● **The data**:
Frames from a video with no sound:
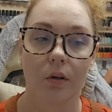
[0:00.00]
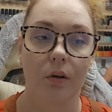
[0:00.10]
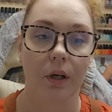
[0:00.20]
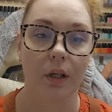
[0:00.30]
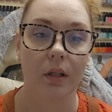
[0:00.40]

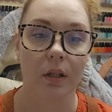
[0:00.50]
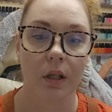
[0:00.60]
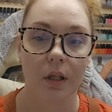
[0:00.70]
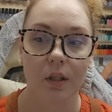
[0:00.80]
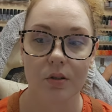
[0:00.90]
Right,
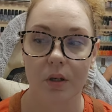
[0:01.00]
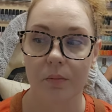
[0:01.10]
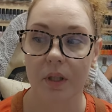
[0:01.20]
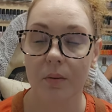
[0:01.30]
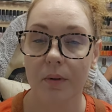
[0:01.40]
so I'm
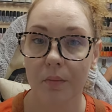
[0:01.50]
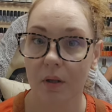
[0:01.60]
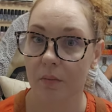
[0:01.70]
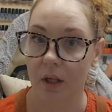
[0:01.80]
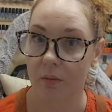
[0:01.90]
keeping
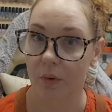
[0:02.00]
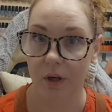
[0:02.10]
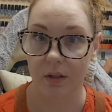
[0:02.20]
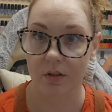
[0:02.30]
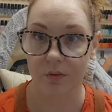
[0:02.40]
my main
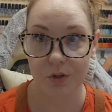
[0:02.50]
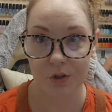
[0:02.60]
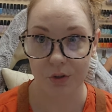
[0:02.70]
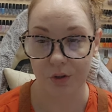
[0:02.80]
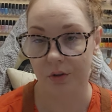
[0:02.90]
brands for
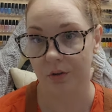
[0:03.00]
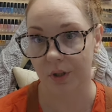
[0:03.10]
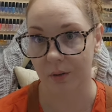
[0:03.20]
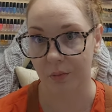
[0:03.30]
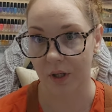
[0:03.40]
sure,
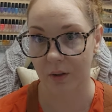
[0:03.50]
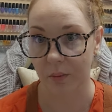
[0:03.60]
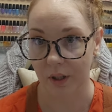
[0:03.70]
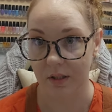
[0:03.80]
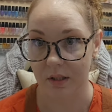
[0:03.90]
any
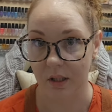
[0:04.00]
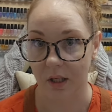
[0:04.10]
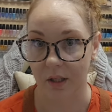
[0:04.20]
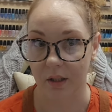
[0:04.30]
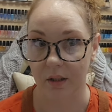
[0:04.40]
brands that
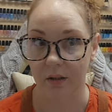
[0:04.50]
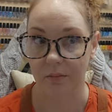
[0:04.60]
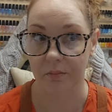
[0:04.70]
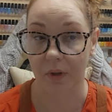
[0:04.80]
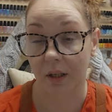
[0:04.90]
I
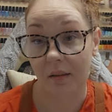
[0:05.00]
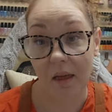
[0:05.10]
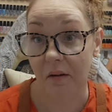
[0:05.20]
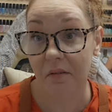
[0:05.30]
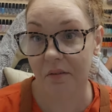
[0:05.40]
kind of
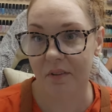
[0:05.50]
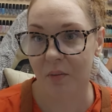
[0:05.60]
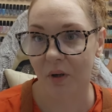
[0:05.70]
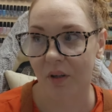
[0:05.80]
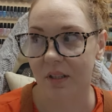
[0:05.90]
love, to
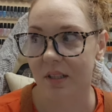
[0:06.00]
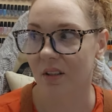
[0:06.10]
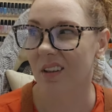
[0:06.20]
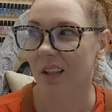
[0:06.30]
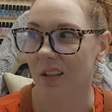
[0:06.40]
be honest. And
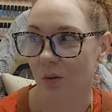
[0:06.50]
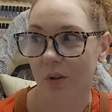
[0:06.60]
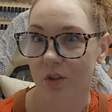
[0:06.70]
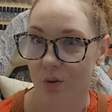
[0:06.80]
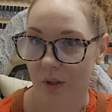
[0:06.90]
not that I don't
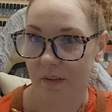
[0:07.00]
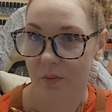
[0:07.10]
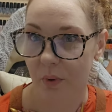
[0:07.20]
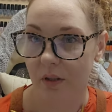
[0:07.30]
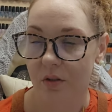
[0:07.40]
enjoy these
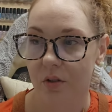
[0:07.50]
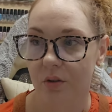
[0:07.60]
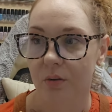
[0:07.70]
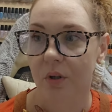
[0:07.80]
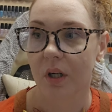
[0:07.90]
brands
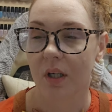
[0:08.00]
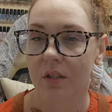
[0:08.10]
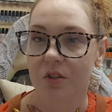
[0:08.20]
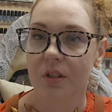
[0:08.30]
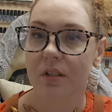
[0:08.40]
too,
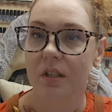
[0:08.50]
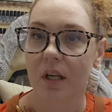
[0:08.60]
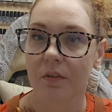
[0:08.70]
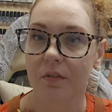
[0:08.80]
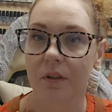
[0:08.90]
it's just
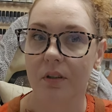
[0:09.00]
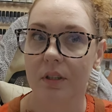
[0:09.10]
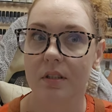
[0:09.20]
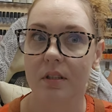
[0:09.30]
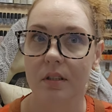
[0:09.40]
I feel
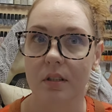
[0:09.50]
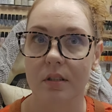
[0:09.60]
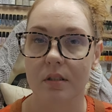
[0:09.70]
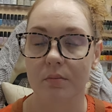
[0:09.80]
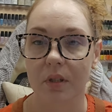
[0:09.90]
it's a
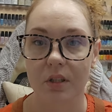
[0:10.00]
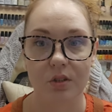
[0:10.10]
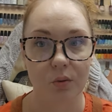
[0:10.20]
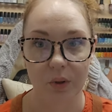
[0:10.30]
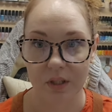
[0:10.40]

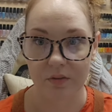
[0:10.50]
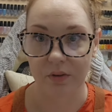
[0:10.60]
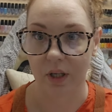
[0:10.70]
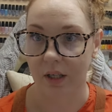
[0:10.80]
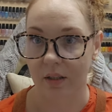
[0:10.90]
smidge
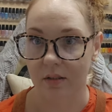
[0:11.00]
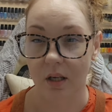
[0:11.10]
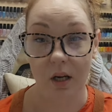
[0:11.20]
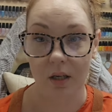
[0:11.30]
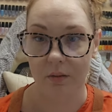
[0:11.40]
wasteful at
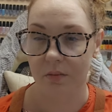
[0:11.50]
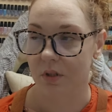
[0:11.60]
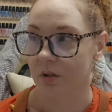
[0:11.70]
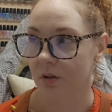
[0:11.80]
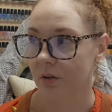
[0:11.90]
times.
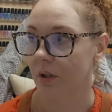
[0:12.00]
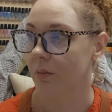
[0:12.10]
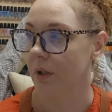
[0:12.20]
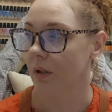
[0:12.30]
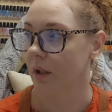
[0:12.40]
Do you know what I
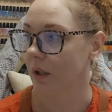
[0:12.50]
mean?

● **Task to carry out**:
Every record should come back exactly as it is, though none of the pictures should.

● **Response below**:
Frames from a video with no sound:
[0:00.00]
[0:00.10]
[0:00.20]
[0:00.30]
[0:00.40]

[0:00.50]
[0:00.60]
[0:00.70]
[0:00.80]
[0:00.90]
Right,
[0:01.00]
[0:01.10]
[0:01.20]
[0:01.30]
[0:01.40]
so I'm
[0:01.50]
[0:01.60]
[0:01.70]
[0:01.80]
[0:01.90]
keeping
[0:02.00]
[0:02.10]
[0:02.20]
[0:02.30]
[0:02.40]
my main
[0:02.50]
[0:02.60]
[0:02.70]
[0:02.80]
[0:02.90]
brands for
[0:03.00]
[0:03.10]
[0:03.20]
[0:03.30]
[0:03.40]
sure,
[0:03.50]
[0:03.60]
[0:03.70]
[0:03.80]
[0:03.90]
any
[0:04.00]
[0:04.10]
[0:04.20]
[0:04.30]
[0:04.40]
brands that
[0:04.50]
[0:04.60]
[0:04.70]
[0:04.80]
[0:04.90]
I
[0:05.00]
[0:05.10]
[0:05.20]
[0:05.30]
[0:05.40]
kind of
[0:05.50]
[0:05.60]
[0:05.70]
[0:05.80]
[0:05.90]
love, to
[0:06.00]
[0:06.10]
[0:06.20]
[0:06.30]
[0:06.40]
be honest. And
[0:06.50]
[0:06.60]
[0:06.70]
[0:06.80]
[0:06.90]
not that I don't
[0:07.00]
[0:07.10]
[0:07.20]
[0:07.30]
[0:07.40]
enjoy these
[0:07.50]
[0:07.60]
[0:07.70]
[0:07.80]
[0:07.90]
brands
[0:08.00]
[0:08.10]
[0:08.20]
[0:08.30]
[0:08.40]
too,
[0:08.50]
[0:08.60]
[0:08.70]
[0:08.80]
[0:08.90]
it's just
[0:09.00]
[0:09.10]
[0:09.20]
[0:09.30]
[0:09.40]
I feel
[0:09.50]
[0:09.60]
[0:09.70]
[0:09.80]
[0:09.90]
it's a
[0:10.00]
[0:10.10]
[0:10.20]
[0:10.30]
[0:10.40]

[0:10.50]
[0:10.60]
[0:10.70]
[0:10.80]
[0:10.90]
smidge
[0:11.00]
[0:11.10]
[0:11.20]
[0:11.30]
[0:11.40]
wasteful at
[0:11.50]
[0:11.60]
[0:11.70]
[0:11.80]
[0:11.90]
times.
[0:12.00]
[0:12.10]
[0:12.20]
[0:12.30]
[0:12.40]
Do you know what I
[0:12.50]
mean?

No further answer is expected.